Strap Care Also Affects Daily Water Use
The strap does not change the water rating of the watch body, though a worn or dirty strap can make wet use less comfortable. Rinse the strap after sweat and pool sessions, then dry it. That cuts odor and helps the watch feel better on the wrist during longer runs.
Clean gear gets worn more. Worn gear gets more useful data. That matters more than people think with an older running watch like the Forerunner 35.
| Problem | Likely Cause | What To Do |
|---|---|---|
| Fogging under screen | Moisture ingress | Stop water use and get the watch inspected. |
| Skin irritation after swimming | Chlorine/salt residue on strap | Rinse strap and case with fresh water, then dry well. |
| Charging issues after wet use | Moisture on contacts or corrosion | Dry fully before charging; clean contacts gently. |
| Button feels stiff after pool use | Residue around button area | Rinse in fresh water, dry, and avoid underwater presses. |
| Loose fit in water | Band adjustment too relaxed | Tighten one notch for swims, then loosen after. |
| Worry after a hard impact | Seal stress from drop or hit | Avoid swim use until you confirm no cracks or fogging. |
Should You Swim With A Garmin Forerunner 35 Every Day?
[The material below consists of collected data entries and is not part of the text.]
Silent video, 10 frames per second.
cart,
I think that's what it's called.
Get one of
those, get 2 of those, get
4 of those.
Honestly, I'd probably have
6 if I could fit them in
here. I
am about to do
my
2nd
If the watch is in good shape, daily swimming is within the intent of a “Swim, 5 ATM” rating. The better question is whether you care for it like a device that sees water often. Rinse after pool or sea use. Dry it before charging. Avoid heat and underwater button presses. Those habits do more for longevity than any spec line.
If your watch is years old, has taken a few knocks, or has any sign of seal wear, be more cautious. Age alone does not mean failure, though age plus impact plus pool chemicals can stack up.
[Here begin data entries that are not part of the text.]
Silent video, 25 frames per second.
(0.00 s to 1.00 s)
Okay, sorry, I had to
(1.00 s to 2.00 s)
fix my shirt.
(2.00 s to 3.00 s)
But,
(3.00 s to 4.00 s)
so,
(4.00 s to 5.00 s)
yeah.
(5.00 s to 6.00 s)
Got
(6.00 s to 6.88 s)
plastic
When It Makes Sense To Upgrade
The Forerunner 35 still works well for many runners, though older devices can show wear in battery life, charging contacts, and straps. If you swim often and want stronger swim features, newer Garmin models add more pool metrics and newer hardware. That is a feature choice, not a water-safety panic.
For the narrow question in this article, the answer stays the same: the Forerunner 35 is swim-rated and rain-safe when used within Garmin’s 5 ATM limits.
What Most Buyers Mean When They Ask This Question
When someone asks if this watch is waterproof, they usually mean one of three things: “Can I run in rain?”, “Can I shower with it?”, or “Can I swim laps with it?” For all three, a Forerunner 35 in good condition is built for that kind of use.
If they mean scuba diving, cliff jumps, tow sports, or hot tubs, the answer changes. Those uses push past the lane for a swim-rated running watch.
That simple split is the cleanest way to avoid damage: daily water and surface swimming, yes; deep or high-impact water use, no.
References & Sources
- Garmin.“Forerunner 35 – Specifications.”Lists the Forerunner 35 water rating as “Swim, 5 ATM” and notes pressure equivalent to a depth of 50 m.
- Garmin Support.“What Does Waterproof or Water-Resistant Mean with a Garmin Watch?”Explains how Garmin water-resistance ratings work and how to interpret device limits in real use.